Nuts seem to be one of the best ways to achieve good health. They are full of protein and fiber, and most nuts possess healthy fats and antioxidants. In fact, certain nuts have some of the highest levels of antioxidants among all plant foods, such as walnuts or pecans. Nuts are also one of the best dietary sources of manganese. They also contain plant sterols and have low levels of saturated fats and high levels of unsaturated fats. Just as fish oil or omega-3 fatty acids have anti-atherosclerotic effects and anti-arrhythmic properties, so do nuts. In addition, nuts also reduce triglycerides and increase blood flow, which improves cardiovascular health.
Several studies have shown how beneficial nuts are for heart health.
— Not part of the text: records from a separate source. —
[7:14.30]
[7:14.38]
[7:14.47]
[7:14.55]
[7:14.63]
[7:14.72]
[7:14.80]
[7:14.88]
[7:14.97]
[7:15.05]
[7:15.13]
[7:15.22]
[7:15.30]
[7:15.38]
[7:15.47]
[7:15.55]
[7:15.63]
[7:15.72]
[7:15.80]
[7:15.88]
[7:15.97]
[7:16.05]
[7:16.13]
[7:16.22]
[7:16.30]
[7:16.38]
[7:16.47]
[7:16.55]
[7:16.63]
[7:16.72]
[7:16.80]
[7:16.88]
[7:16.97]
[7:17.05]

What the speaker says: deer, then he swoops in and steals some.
For instance, a 2006 study conducted by Emilio Ros and José Mataix and published in the British Journal of Nutrition (2006), 96 Suppl. 2 S29-S35, concluded, “The fatty acids from nuts are important contributors to the beneficial health effects of frequent nut consumption, namely protection from the development of coronary heart disease and sudden cardiac death, lowering blood cholesterol, preservation or enhancement of LDL resistance to oxidation and improvement of endothelial [the cells that line the entire circulatory system from the heart to the capillaries] function.” Another study based on the results of four other studies—Adventist Health Study, Iowa Women’s Study, Nurses’ Health Study, and the Physician’s Health Study—and published in the British Journal of Nutrition in November 2006, found “the risk of coronary heart disease is 37% lower for those consuming nuts more than four times per week compared to those who never or seldom consume nuts.”
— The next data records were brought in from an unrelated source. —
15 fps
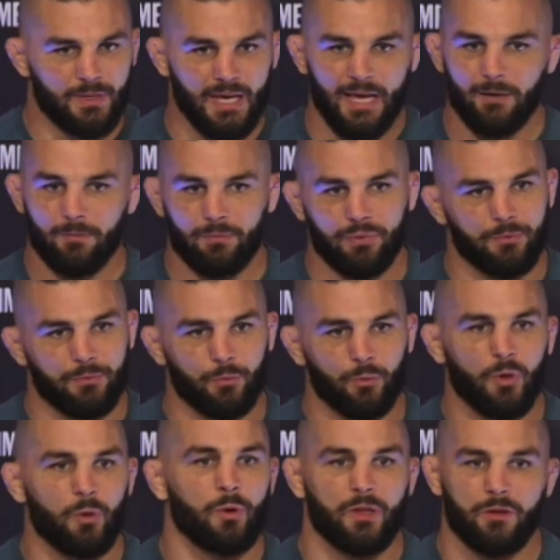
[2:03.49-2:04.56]
Camp,
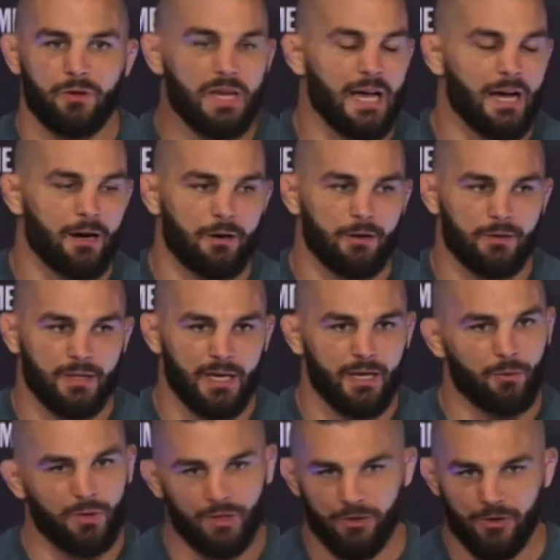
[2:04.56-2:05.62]
whether he got hurt
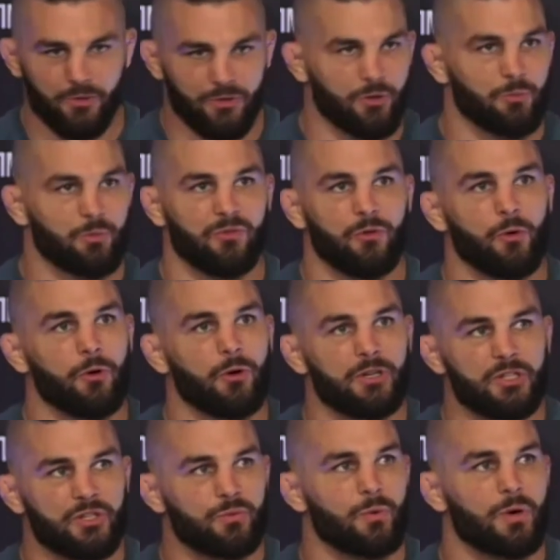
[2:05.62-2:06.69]
then, whether he was hurt before, and
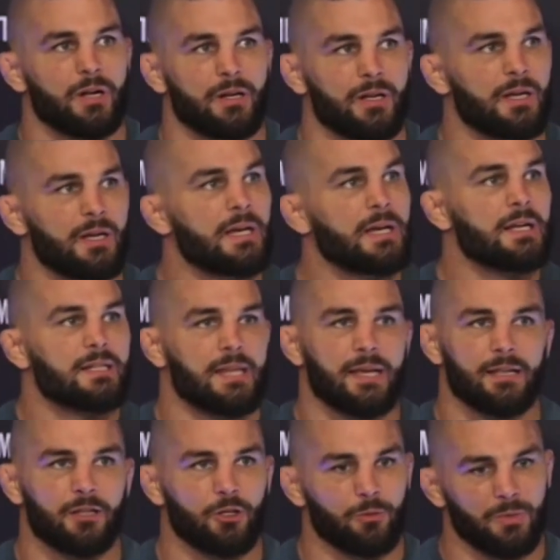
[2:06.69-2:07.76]
just wanted to take
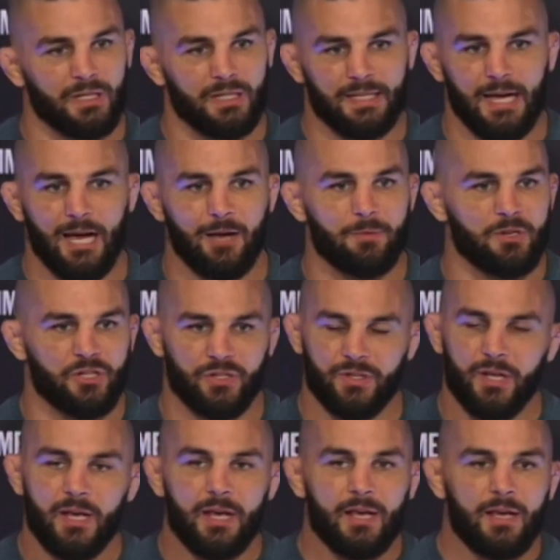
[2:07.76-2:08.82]
a little bit of time. It
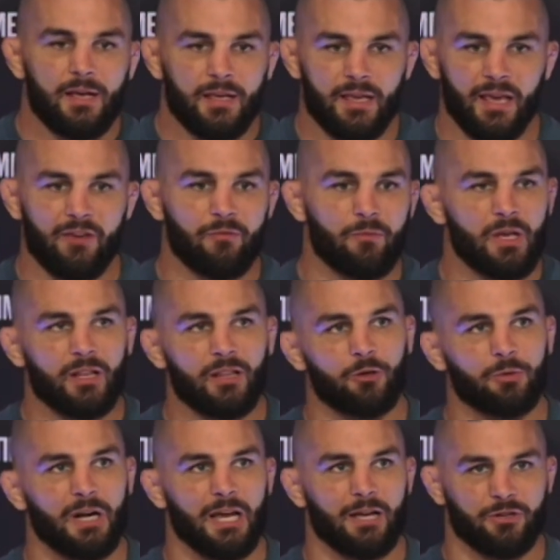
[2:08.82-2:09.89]
just gave me a little
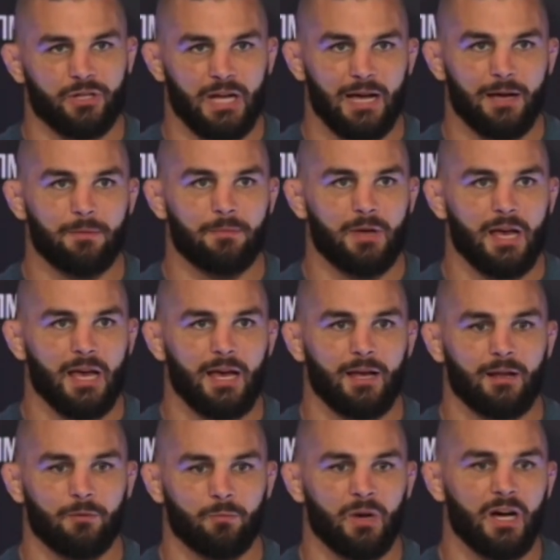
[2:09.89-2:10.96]
bit extra time
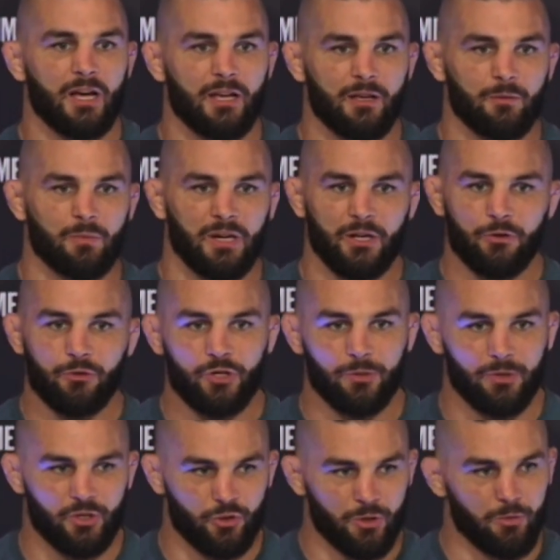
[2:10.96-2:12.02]
at my new gym,
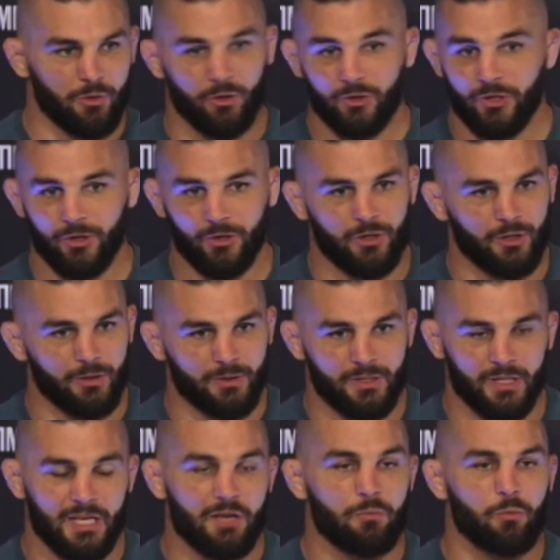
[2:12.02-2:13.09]
Extreme Couture,
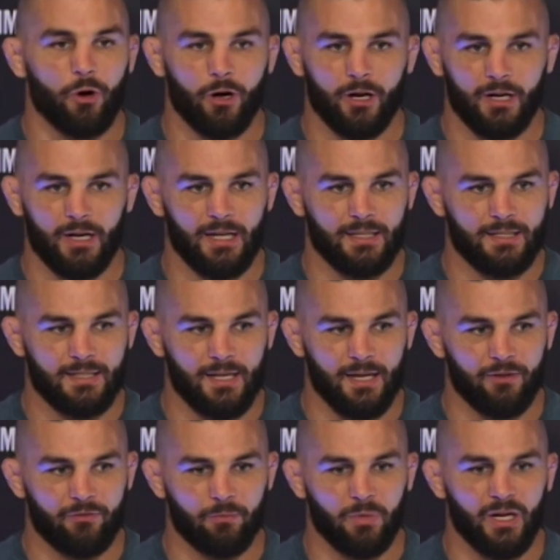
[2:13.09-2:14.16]
to keep working on
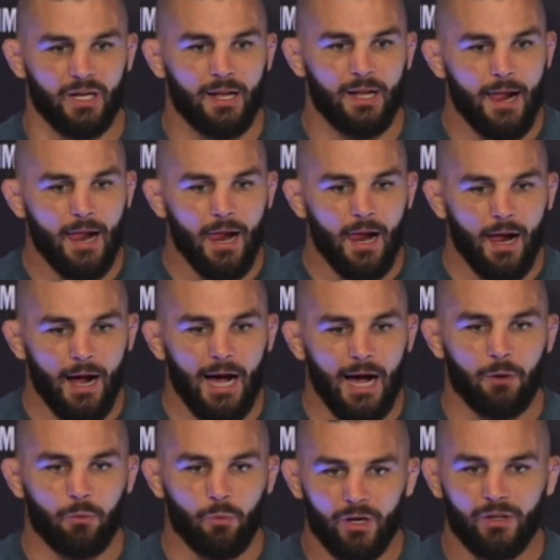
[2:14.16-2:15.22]
stuff. But I
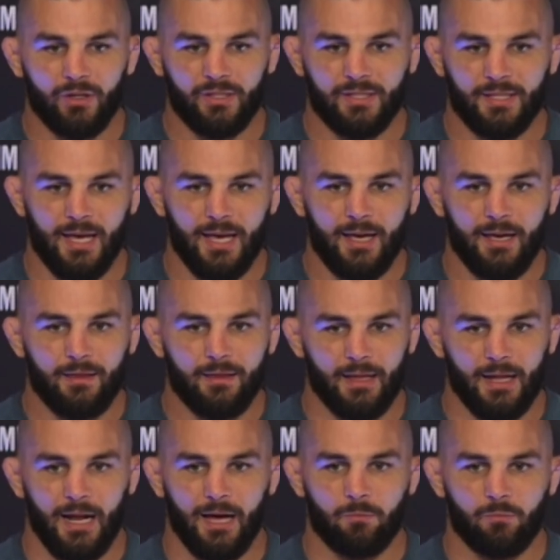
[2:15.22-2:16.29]
will say that
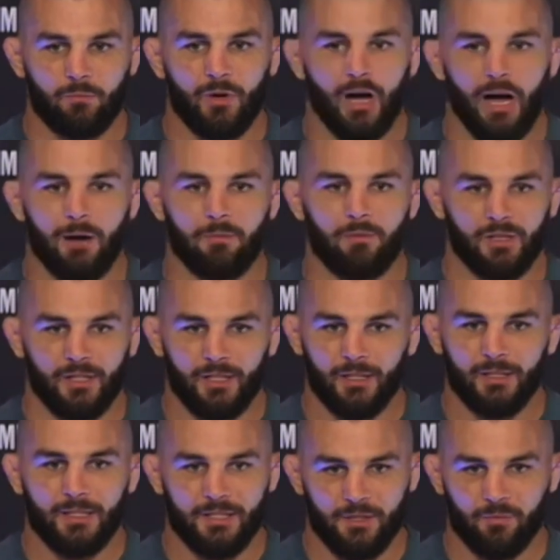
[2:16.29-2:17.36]
I'm a little
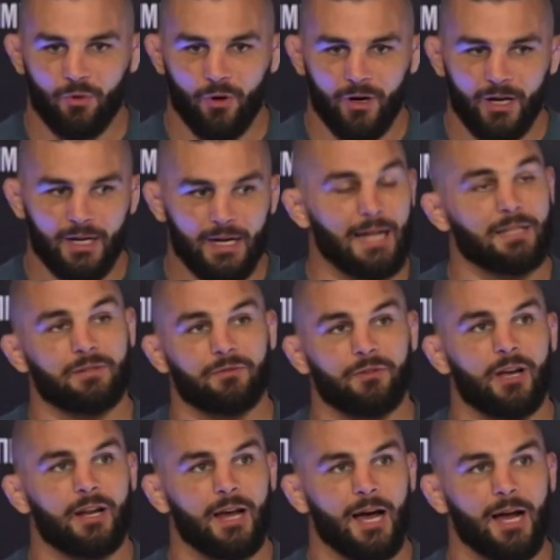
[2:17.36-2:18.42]
disappointed not to fight
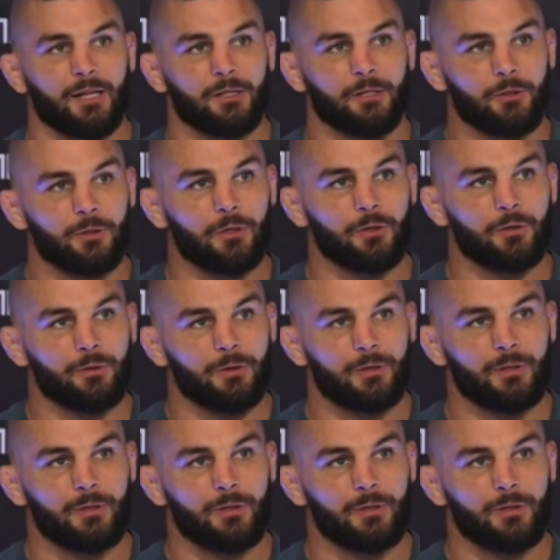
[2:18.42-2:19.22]
in Honolulu,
Nuts offer more than cardiac benefits. They lower the risk of diabetes, gallstones, and advanced macular degeneration (AMD). For instance, in a study conducted by the Harvard School of Public Health, found that eating nuts had the potential to lower the risk of type 2 diabetes in women. A 2004 study about gallstones found “frequent nut consumption is associated with a reduced risk of cholecystectomy,” and another study done by the Harvard School of Public Health in relation to AMD concluded that “Among individuals with the early or intermediate stages of AMD, total and specific types of fat intake, as well as some fat-containing food groups, modified the risk of progression to advanced AMD. Fish intake and nuts reduced risk.”